Elliot Page’s ‘Pageboy’: A powerful and humanizing memoir – Book Review.

Elliot Page’s debut memoir “Pageboy” (Flatiron Books) has been highly anticipated but, in the end, it didn’t live up to the hype. However, it’s better this way as it humanizes the larger-than-life subject. The book follows a nonlinear narrative, “because queerness is intrinsically nonlinear,” as warned by the author himself in the beginning. The story jumps from memory to memory, following a thread that crisscrosses his life. Page comes across as a normal guy telling a meandering story that often dips into intimate, raw and powerful anecdotes.

Growing up splitting his time between divorced parents, Page describes a childhood that amounts to death by a thousand cuts. He faced bullies at school, toxic family dynamics, a stalker, and a reoccurring lack of support and understanding. The bad is presented alongside the good. Page drops tidbits of fascinating knowledge, niche cultural insights, and little-known historical background.

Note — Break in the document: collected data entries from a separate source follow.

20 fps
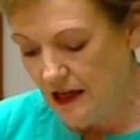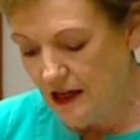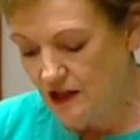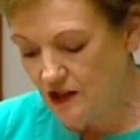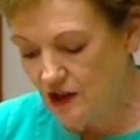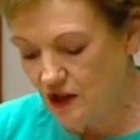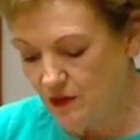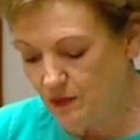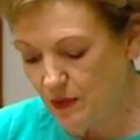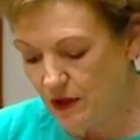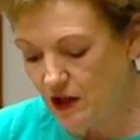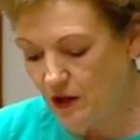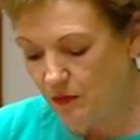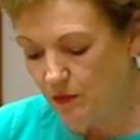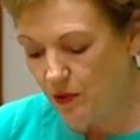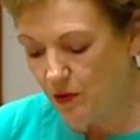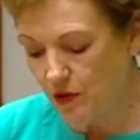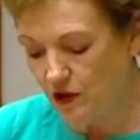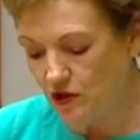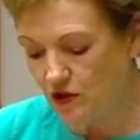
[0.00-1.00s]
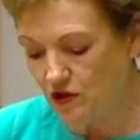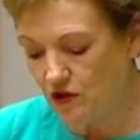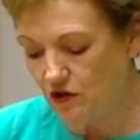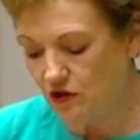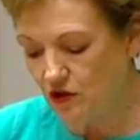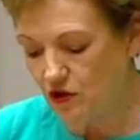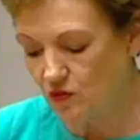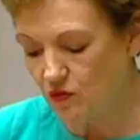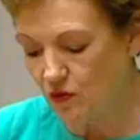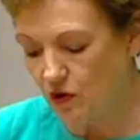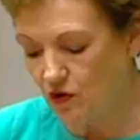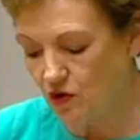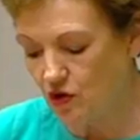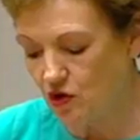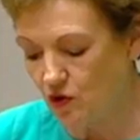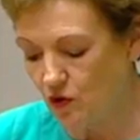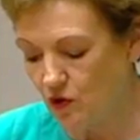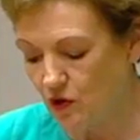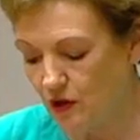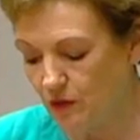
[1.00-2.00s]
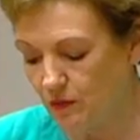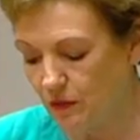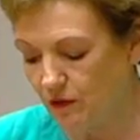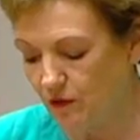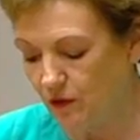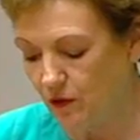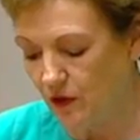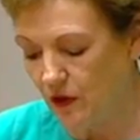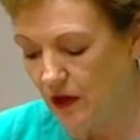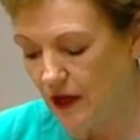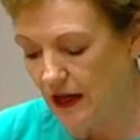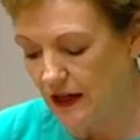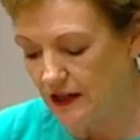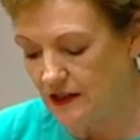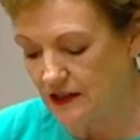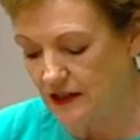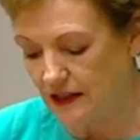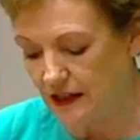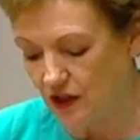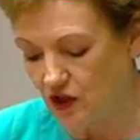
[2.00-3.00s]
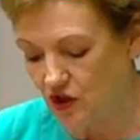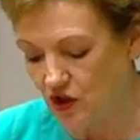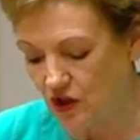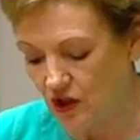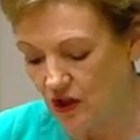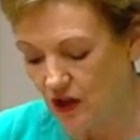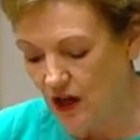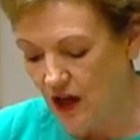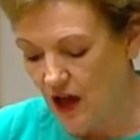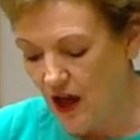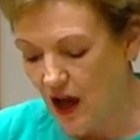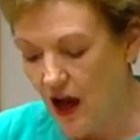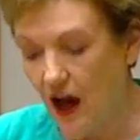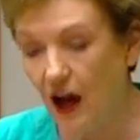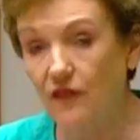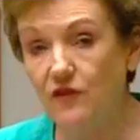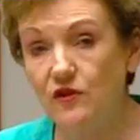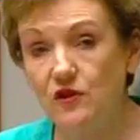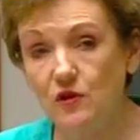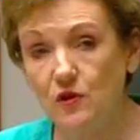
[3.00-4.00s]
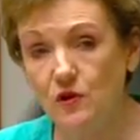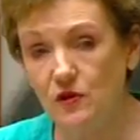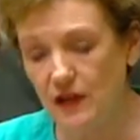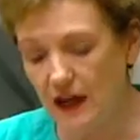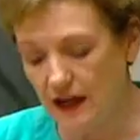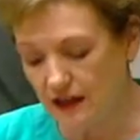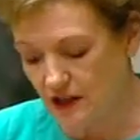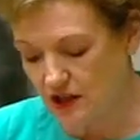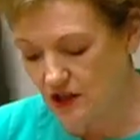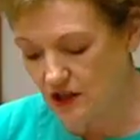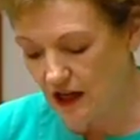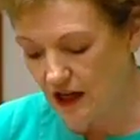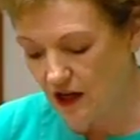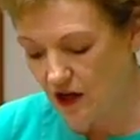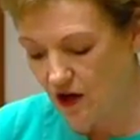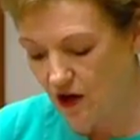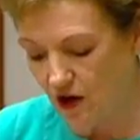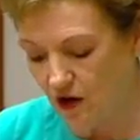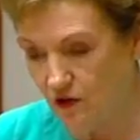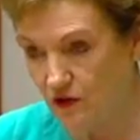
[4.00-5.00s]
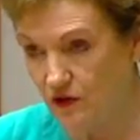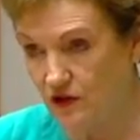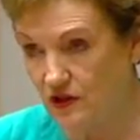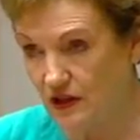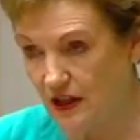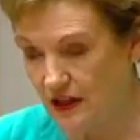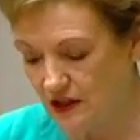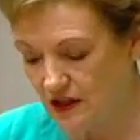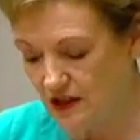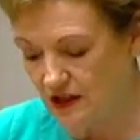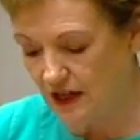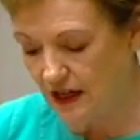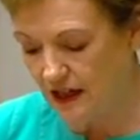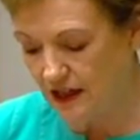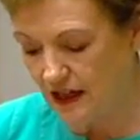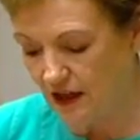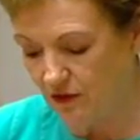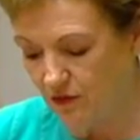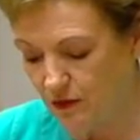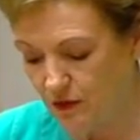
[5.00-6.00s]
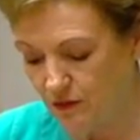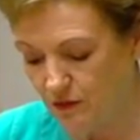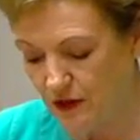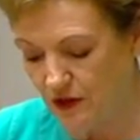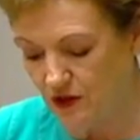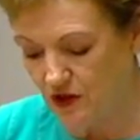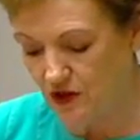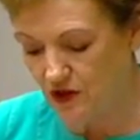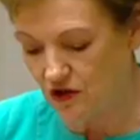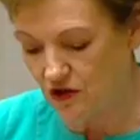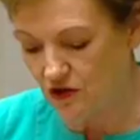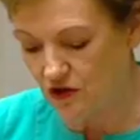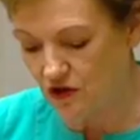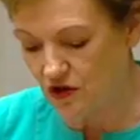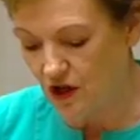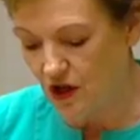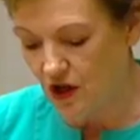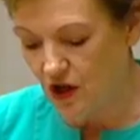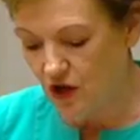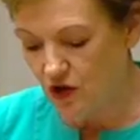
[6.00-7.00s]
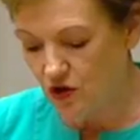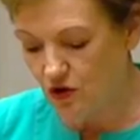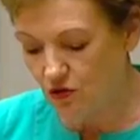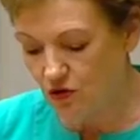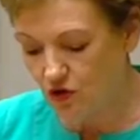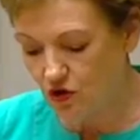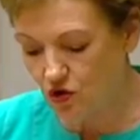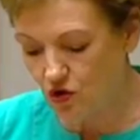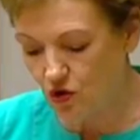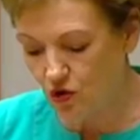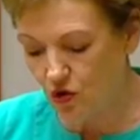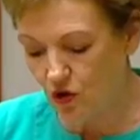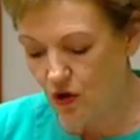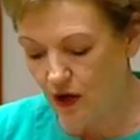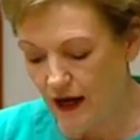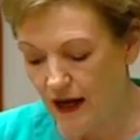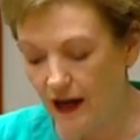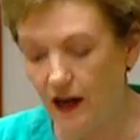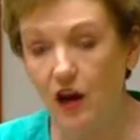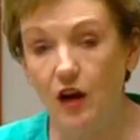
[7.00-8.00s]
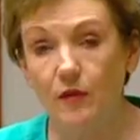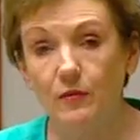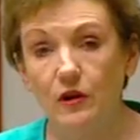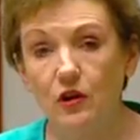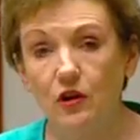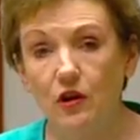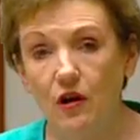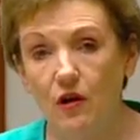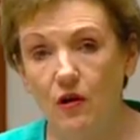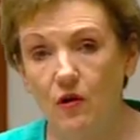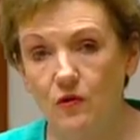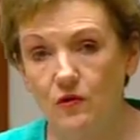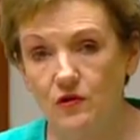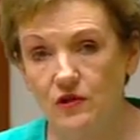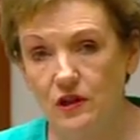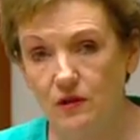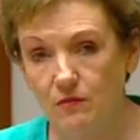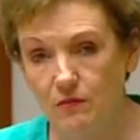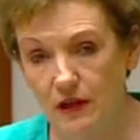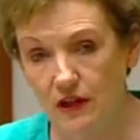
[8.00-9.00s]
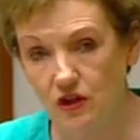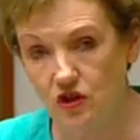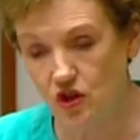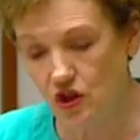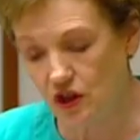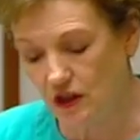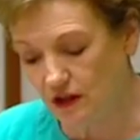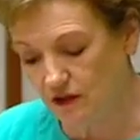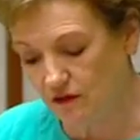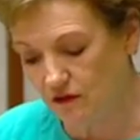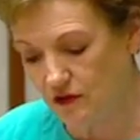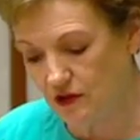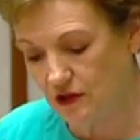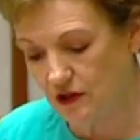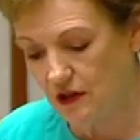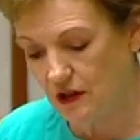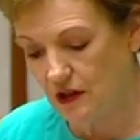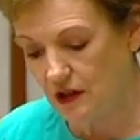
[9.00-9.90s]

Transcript: Since being appointed to this role shortly before the last election, I have sought out stakeholders and state government ministers to ensure our common goals can be achieved.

If you’re looking for a tell-all, know that Page respects people in their own journeys and leaves many of his former lovers and hookups unnamed. However, he reveals intimate details about his relationship with actor Kate Mara, whose name appears in the acknowledgements among a list of friends Page reached out to while writing the book.

Page candidly describes time after time when people mistreated him, a long string of awful vignettes. Sexual assault is outlined clinically, slurs and verbal abuse repeated verbatim. But the same candid verbiage applies to happy times, too.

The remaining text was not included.